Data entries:
⟨

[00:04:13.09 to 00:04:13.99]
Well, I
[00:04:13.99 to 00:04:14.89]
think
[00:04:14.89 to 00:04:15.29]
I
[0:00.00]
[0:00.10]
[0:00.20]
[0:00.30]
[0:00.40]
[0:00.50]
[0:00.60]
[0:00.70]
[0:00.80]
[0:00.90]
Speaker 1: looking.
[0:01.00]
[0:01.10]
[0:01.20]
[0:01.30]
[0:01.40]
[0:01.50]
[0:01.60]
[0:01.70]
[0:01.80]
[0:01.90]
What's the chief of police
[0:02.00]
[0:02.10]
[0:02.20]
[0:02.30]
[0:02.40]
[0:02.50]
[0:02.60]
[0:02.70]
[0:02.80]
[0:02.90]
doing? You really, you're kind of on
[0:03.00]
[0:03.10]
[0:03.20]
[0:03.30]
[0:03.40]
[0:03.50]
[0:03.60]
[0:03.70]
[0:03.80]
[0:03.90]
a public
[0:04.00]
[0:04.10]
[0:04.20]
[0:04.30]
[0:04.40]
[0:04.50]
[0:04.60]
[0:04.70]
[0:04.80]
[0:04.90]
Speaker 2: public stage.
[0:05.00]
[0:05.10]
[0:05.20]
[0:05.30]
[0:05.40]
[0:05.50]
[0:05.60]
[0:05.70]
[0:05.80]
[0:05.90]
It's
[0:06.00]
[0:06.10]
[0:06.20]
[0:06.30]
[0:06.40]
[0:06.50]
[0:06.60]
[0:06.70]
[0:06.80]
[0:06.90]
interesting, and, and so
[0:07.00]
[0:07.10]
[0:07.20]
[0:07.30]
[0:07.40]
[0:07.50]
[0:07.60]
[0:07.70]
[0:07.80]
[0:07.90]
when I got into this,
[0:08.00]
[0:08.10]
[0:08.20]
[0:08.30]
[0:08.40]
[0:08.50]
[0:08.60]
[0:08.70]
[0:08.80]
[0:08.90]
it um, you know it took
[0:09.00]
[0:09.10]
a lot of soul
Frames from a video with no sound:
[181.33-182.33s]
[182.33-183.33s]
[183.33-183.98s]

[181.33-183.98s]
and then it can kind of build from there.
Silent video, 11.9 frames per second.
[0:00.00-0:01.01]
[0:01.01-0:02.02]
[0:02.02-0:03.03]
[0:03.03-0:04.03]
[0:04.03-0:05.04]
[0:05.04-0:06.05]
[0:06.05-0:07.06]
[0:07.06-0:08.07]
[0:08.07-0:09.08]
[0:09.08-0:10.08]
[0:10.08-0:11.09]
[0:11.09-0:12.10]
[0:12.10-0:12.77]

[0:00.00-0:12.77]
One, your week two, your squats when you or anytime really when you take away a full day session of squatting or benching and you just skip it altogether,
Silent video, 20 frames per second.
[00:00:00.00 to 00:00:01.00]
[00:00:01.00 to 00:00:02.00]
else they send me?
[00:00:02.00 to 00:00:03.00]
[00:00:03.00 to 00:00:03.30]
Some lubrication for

⟩

> PROBLEM TO WORK ON
Pick each line holding the word "second" out of the data and copy it.

> TASK ANSWER
Silent video, 11.9 frames per second.
Silent video, 20 frames per second.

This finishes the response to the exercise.